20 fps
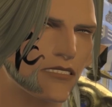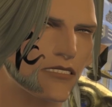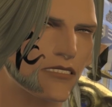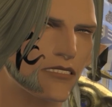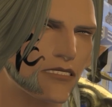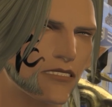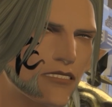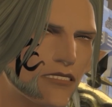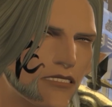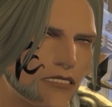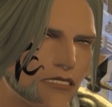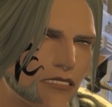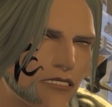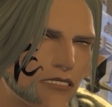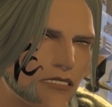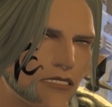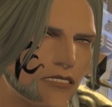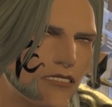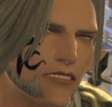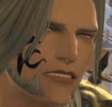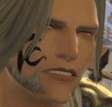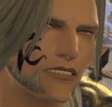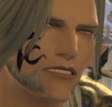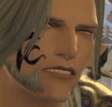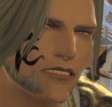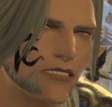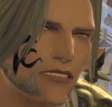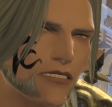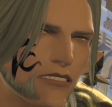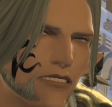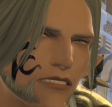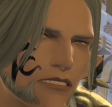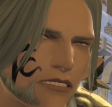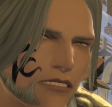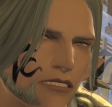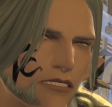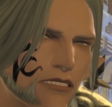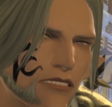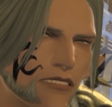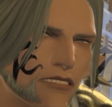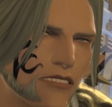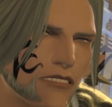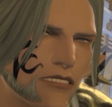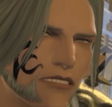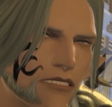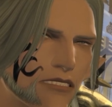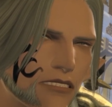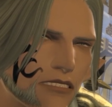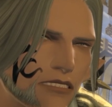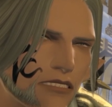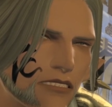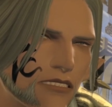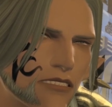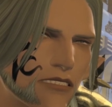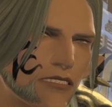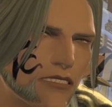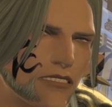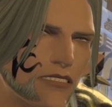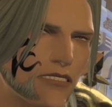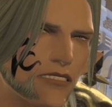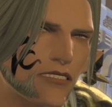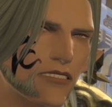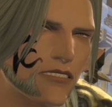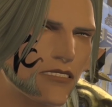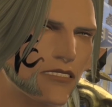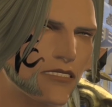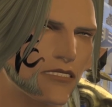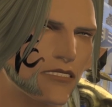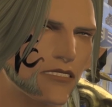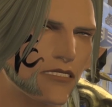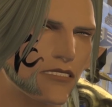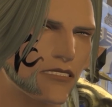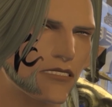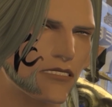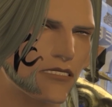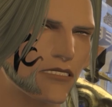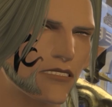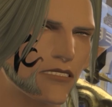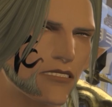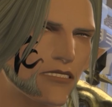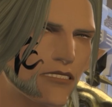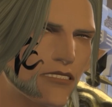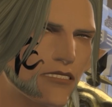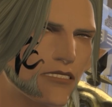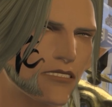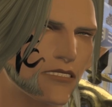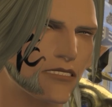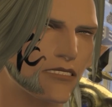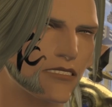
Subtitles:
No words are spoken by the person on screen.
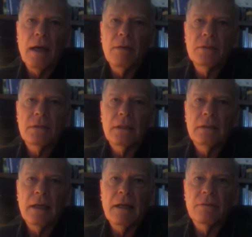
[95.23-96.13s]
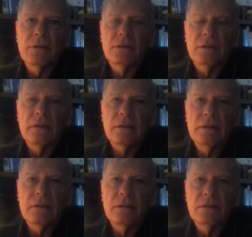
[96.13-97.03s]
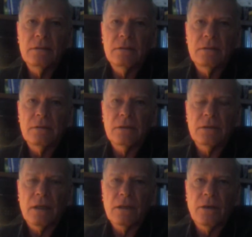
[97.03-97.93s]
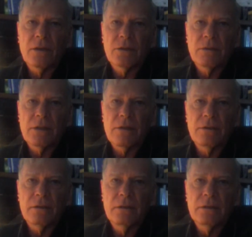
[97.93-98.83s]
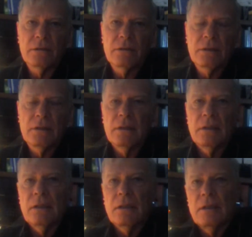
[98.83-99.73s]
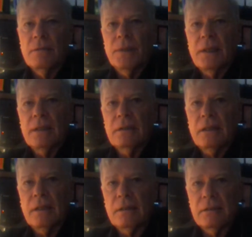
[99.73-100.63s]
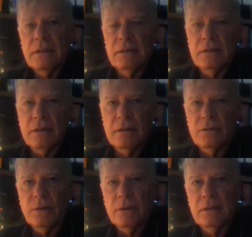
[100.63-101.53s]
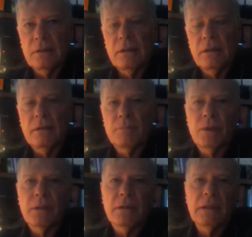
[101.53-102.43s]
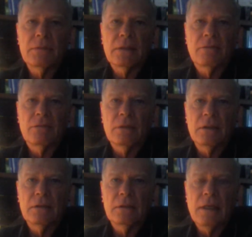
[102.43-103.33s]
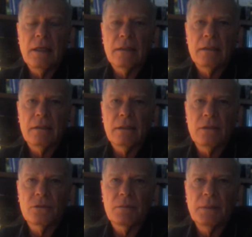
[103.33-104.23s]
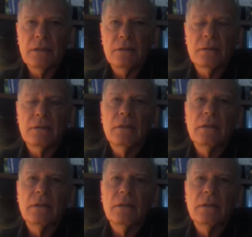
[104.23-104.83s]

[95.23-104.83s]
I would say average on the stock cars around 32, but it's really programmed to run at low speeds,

• • • • •

■ **What you should do**
Print only the lines from the opening line of the listing to the line containing "[104.23-104.83s]", inclusive, exactly as they appear and without pictures.

■ **Answer to this task**
20 fps
Subtitles:
No words are spoken by the person on screen.
[95.23-96.13s]
[96.13-97.03s]
[97.03-97.93s]
[97.93-98.83s]
[98.83-99.73s]
[99.73-100.63s]
[100.63-101.53s]
[101.53-102.43s]
[102.43-103.33s]
[103.33-104.23s]
[104.23-104.83s]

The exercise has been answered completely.